Que La Palta siga

Ilustracióm: Agostina Rossini

En general cumplir años me parece una mala noticia.

No quisiera que esto se malentienda: no tengo nada en contra de la vida ni contra la posibilidad, azarosa, de seguir en ella. De poco valdría oponerme a algo sobre lo que no tengo ningún control, es como enojarse con lo que me toca en la Generala. 

La mala noticia de cumplir años, para mí, tiene que ver con el efecto de los años sobre el cuerpo y, a la larga, sobre la cabeza. La pésima noticia es envejecer, sentirlo en la parte baja de la espalda, entender lo que es el nervio ciático, necesitar más aumento en los lentes, consultar especialistas que antes no hacían falta, ponerse cosas nuevas en la cara, teñirse o hacerse amiga de las canas, perder siempre contra las resacas por muchos goles a cero.

Para que cumplir años sea solo el festejo de seguir durando, sin envejecer ni gastarse, entonces hay que ser otra cosa que humano: un dios griego, un buen vino, o un medio de comunicación popular.

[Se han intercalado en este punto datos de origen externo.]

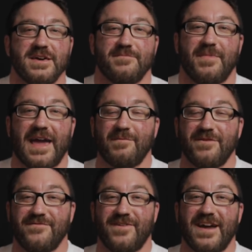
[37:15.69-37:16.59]
Miami
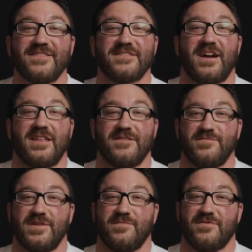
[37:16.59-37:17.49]
Vice kind of
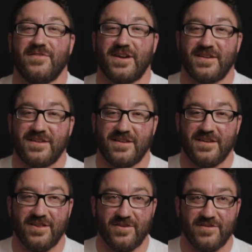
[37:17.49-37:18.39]
people. Like,
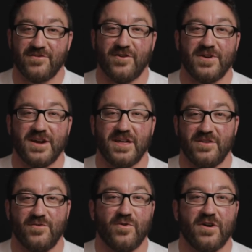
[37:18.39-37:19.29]
you know, you go in and
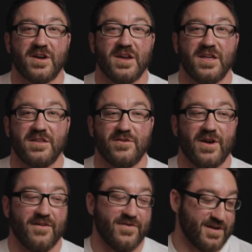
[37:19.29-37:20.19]
you walk in and you
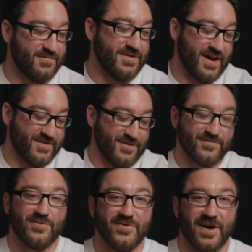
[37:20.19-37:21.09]
have like a blazer
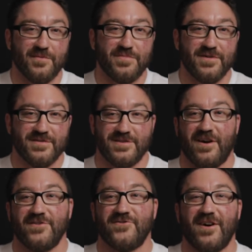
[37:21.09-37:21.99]
rolled up,
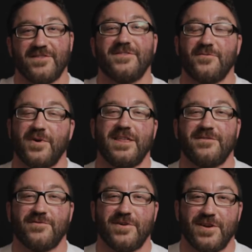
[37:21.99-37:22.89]
Don Johnson's waiting
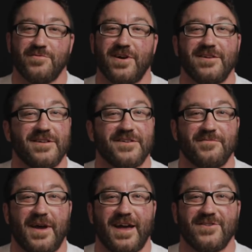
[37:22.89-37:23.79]
for you to play your next
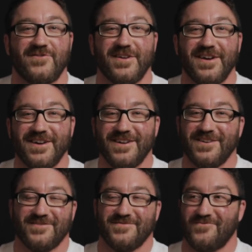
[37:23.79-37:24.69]
match,
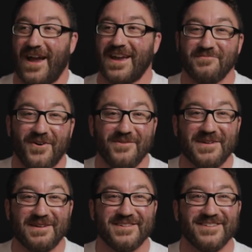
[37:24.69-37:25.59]
racquetball
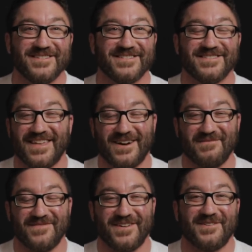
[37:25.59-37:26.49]
maybe, that would be
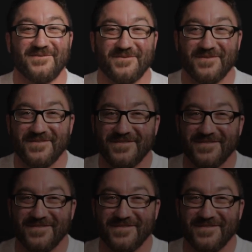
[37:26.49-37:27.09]
fucking cool.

Hace algunos años mandé una nota a una convocatoria para redactores y quedé. Me citaron una tarde en un edificio de ladrillos a la vista sobre la Avenida Sarmiento. Cuando llegué, en la puerta, me encontré con dos chicos con mi misma cara de no saber qué esperar. Como yo no venía de la carrera de comunicación, ni entiendo mucho de periodismo y la de la convocatoria era la primera nota que había escrito en mi vida, pensaba que iba a encontrarme con una oficina de redacción como la del diario El Planeta, donde trabajaban Clark Kent y Louise Lane. Pero no. 

En cambio, estos dos chicos y yo nos encontramos con una gente que tomaba mate con facturas en una casa mientras hablaba de la vida, con un par que llegaron después que nosotros, con una que vivía lejos, y con algo así como una explicación de dónde nos estábamos metiendo.

Como a mí me gustan las cosas difíciles y el fruto noble que daba nombre a ese invento, lo tomé como una señal del más-acá y decidí quedarme.

Hay algo muy bueno que ocurre cuando empezamos a formar parte de algo. La grupalidad es un superpoder, las cargas son más livianas, los logros tienen mejor gusto, el color de cada uno se luce más y el todo es mucho más que la suma de las partes.

Con La Palta nos anotamos en todas, a veces con suerte, otras no tanto (“nosotros nos tenemos que extinguir, corazón…”). Fuimos ilusos pero perseverantes, inteligentes para algunas cosas, boludos para otras, abonados a la misma piedra dos veces, campeones del poco faltó, amigos que de noche se sacaban las cabezas en discusiones estériles (y no tanto) pero que siempre al día siguiente seguíamos ahí, porque éramos los de siempre. 

Yo me fui y volví, otros llegaron, hay gente que nunca se fue y hay gente que nunca se fue aún habiéndose ido. Creamos un monstruito que podía prescindir de cada uno de nosotros por separado: lo que hicimos juntos ya se movía solo y eso nos tranquilizó. La Palta seguiría dando frutos porque el arbolito ya estaba ahí.

Han pasado 84 años, o 15 que se sienten como 80. Voy a perderme la fiesta y el vals pero confío en que los allá presentes sabrán hacer los honores porque, si hay algo que se les da muy bien, es festejar. Los deseos de las velitas van a ser muchos pero en el fondo será uno solo, el de siempre: que La Palta siga. Que nos busquen en la calle y nos encuentren, que sigamos parados en nuestro tiempo, que nos siga gustando este oficio, que si algunos nos cansamos siempre haya quien tome la posta pero que La Palta siga.

Tomo aire y desde el fondo de los pulmones soplo mi deseo transatlántico. Felices 15 años a ese lugar feliz: nuestro mundito es más habitable desde que La Palta existe.